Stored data

*** Begin section ***

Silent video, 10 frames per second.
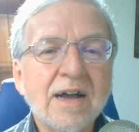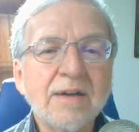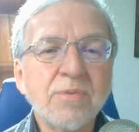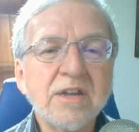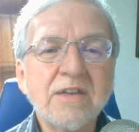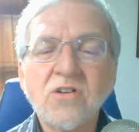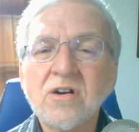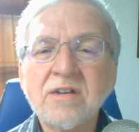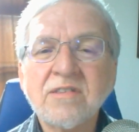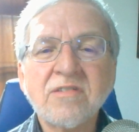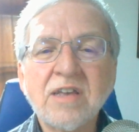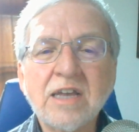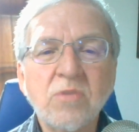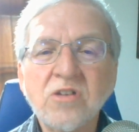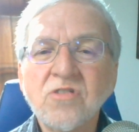I believe God is the
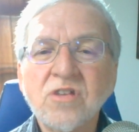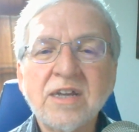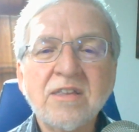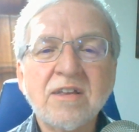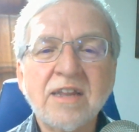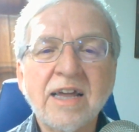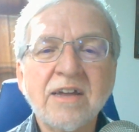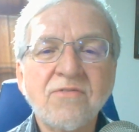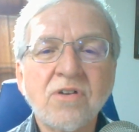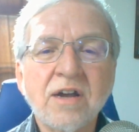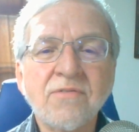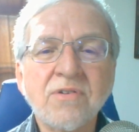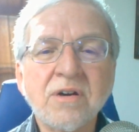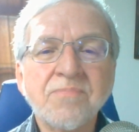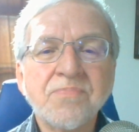same yesterday, today, and
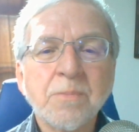forever.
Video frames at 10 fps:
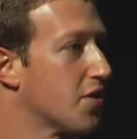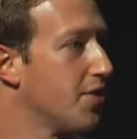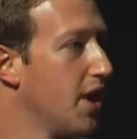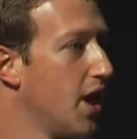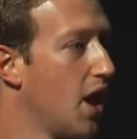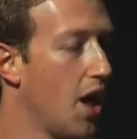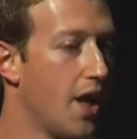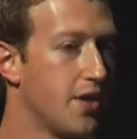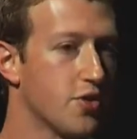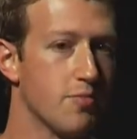So
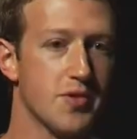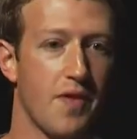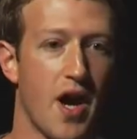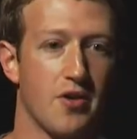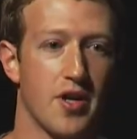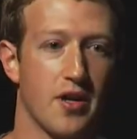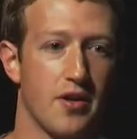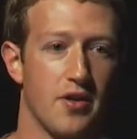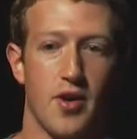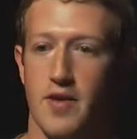in terms of hiring,
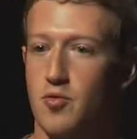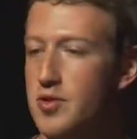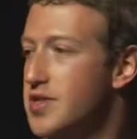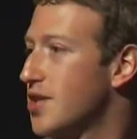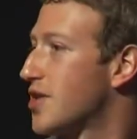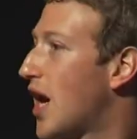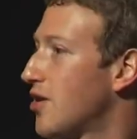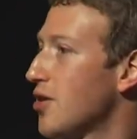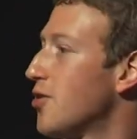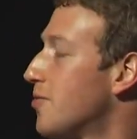everyone says
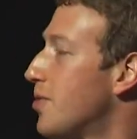hire good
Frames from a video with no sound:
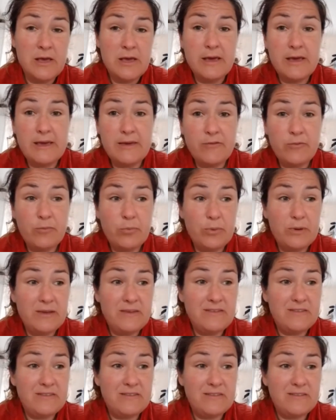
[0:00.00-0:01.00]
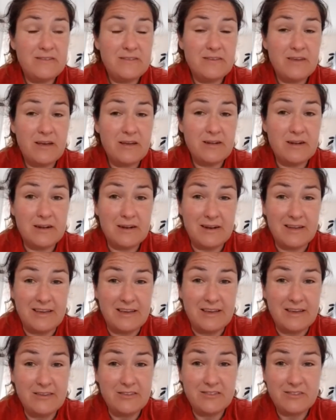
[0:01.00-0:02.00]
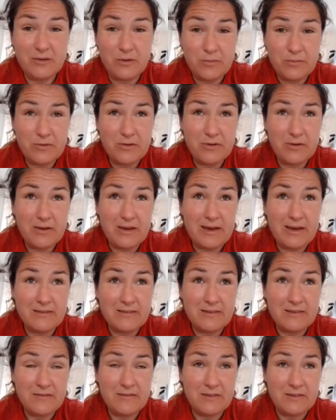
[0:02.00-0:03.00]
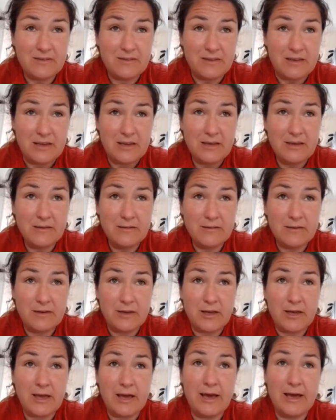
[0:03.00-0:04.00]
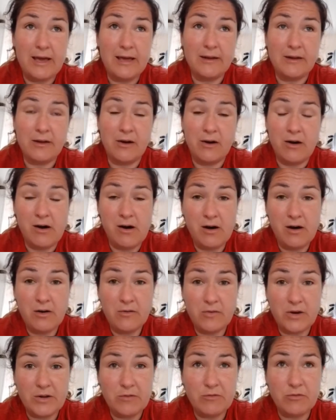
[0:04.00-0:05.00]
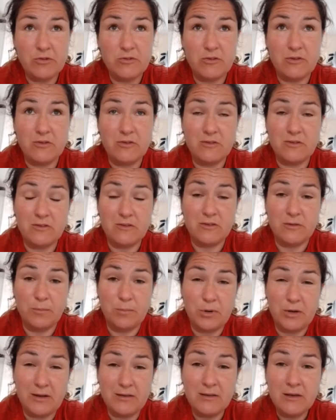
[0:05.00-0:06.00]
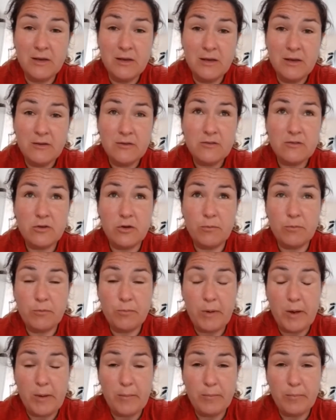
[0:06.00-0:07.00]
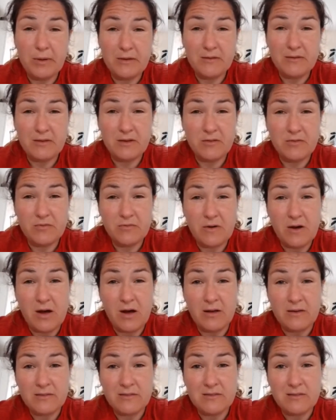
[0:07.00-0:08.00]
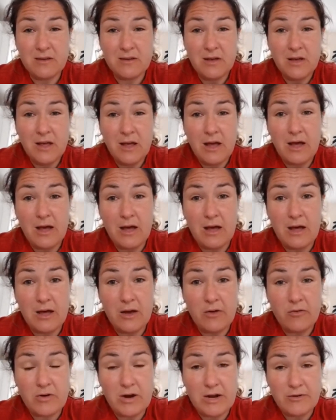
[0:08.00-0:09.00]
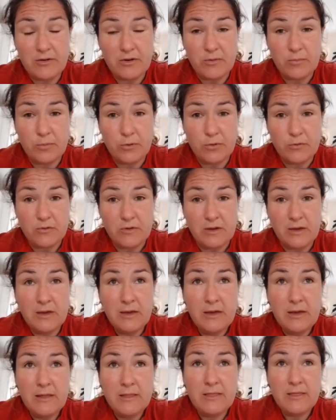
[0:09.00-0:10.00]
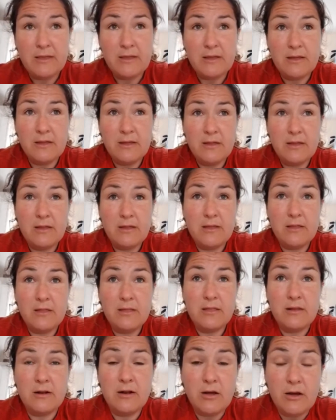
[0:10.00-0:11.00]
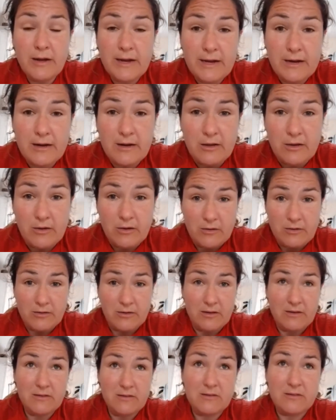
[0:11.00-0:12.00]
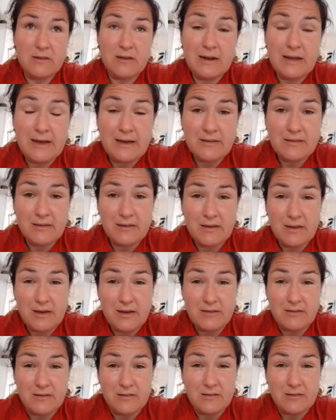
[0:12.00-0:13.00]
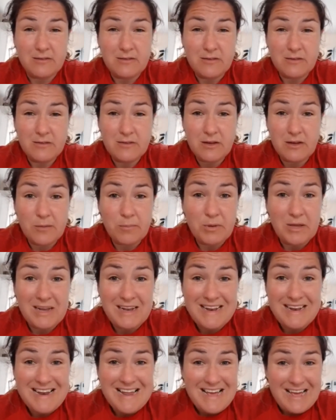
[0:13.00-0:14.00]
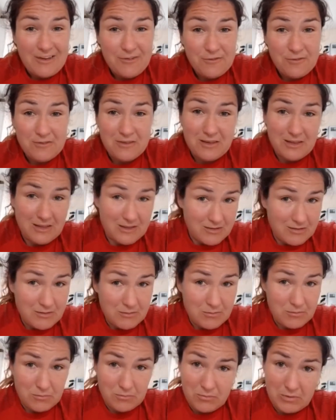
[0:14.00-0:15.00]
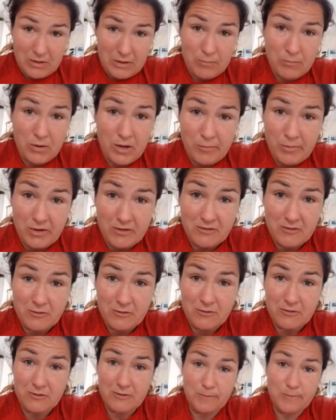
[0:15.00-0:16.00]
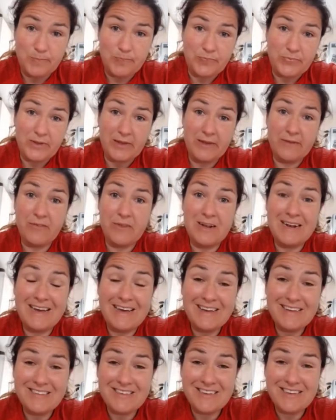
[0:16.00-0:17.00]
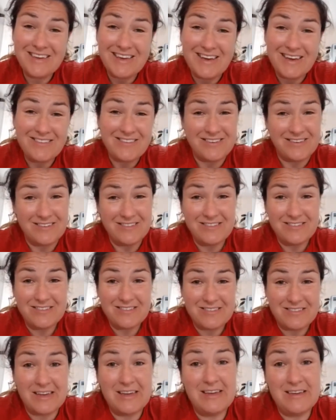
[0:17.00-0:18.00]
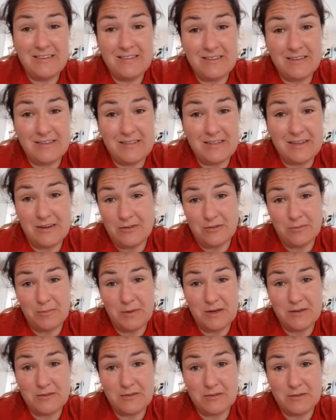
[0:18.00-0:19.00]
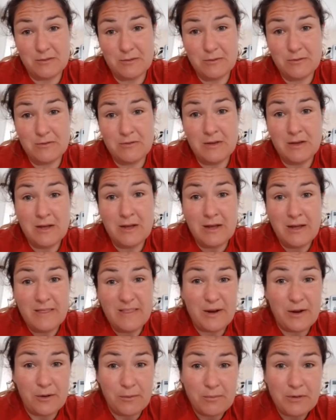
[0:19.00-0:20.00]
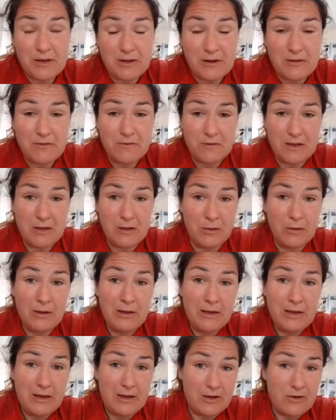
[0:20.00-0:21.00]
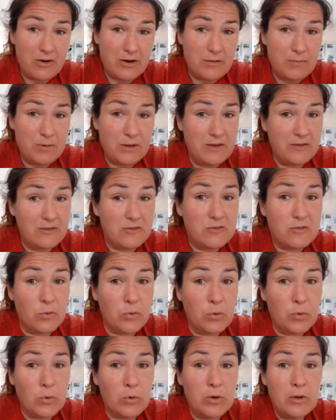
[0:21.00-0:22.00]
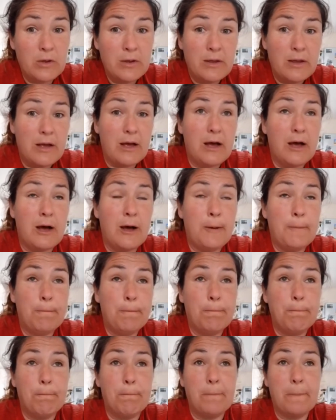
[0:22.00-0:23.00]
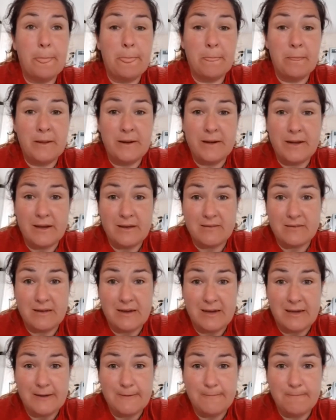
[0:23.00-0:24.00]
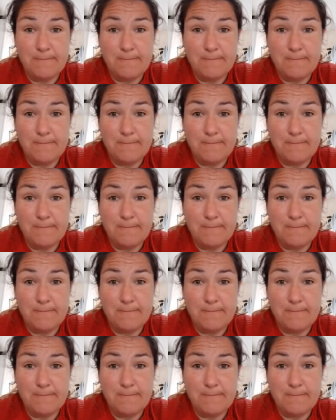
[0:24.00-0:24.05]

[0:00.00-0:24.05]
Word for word: If we suddenly stop doing activity, okay, and our heart rate reduces, the blood stops pumping so fast uh, around our body, the the likelihood is that lactic acid is just going to be left in in my muscles if the lactic acid stays in those muscles, then I'm going to feel incredibly sore um, the next day.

*** End section ***

Aim of the task:
Type the records out again in full, exactly, with each picture omitted.

Task output:
Silent video, 10 frames per second.
I believe God is the
same yesterday, today, and
forever.
Video frames at 10 fps:
So
in terms of hiring,
everyone says
hire good
Frames from a video with no sound:
[0:00.00-0:01.00]
[0:01.00-0:02.00]
[0:02.00-0:03.00]
[0:03.00-0:04.00]
[0:04.00-0:05.00]
[0:05.00-0:06.00]
[0:06.00-0:07.00]
[0:07.00-0:08.00]
[0:08.00-0:09.00]
[0:09.00-0:10.00]
[0:10.00-0:11.00]
[0:11.00-0:12.00]
[0:12.00-0:13.00]
[0:13.00-0:14.00]
[0:14.00-0:15.00]
[0:15.00-0:16.00]
[0:16.00-0:17.00]
[0:17.00-0:18.00]
[0:18.00-0:19.00]
[0:19.00-0:20.00]
[0:20.00-0:21.00]
[0:21.00-0:22.00]
[0:22.00-0:23.00]
[0:23.00-0:24.00]
[0:24.00-0:24.05]

[0:00.00-0:24.05]
Word for word: If we suddenly stop doing activity, okay, and our heart rate reduces, the blood stops pumping so fast uh, around our body, the the likelihood is that lactic acid is just going to be left in in my muscles if the lactic acid stays in those muscles, then I'm going to feel incredibly sore um, the next day.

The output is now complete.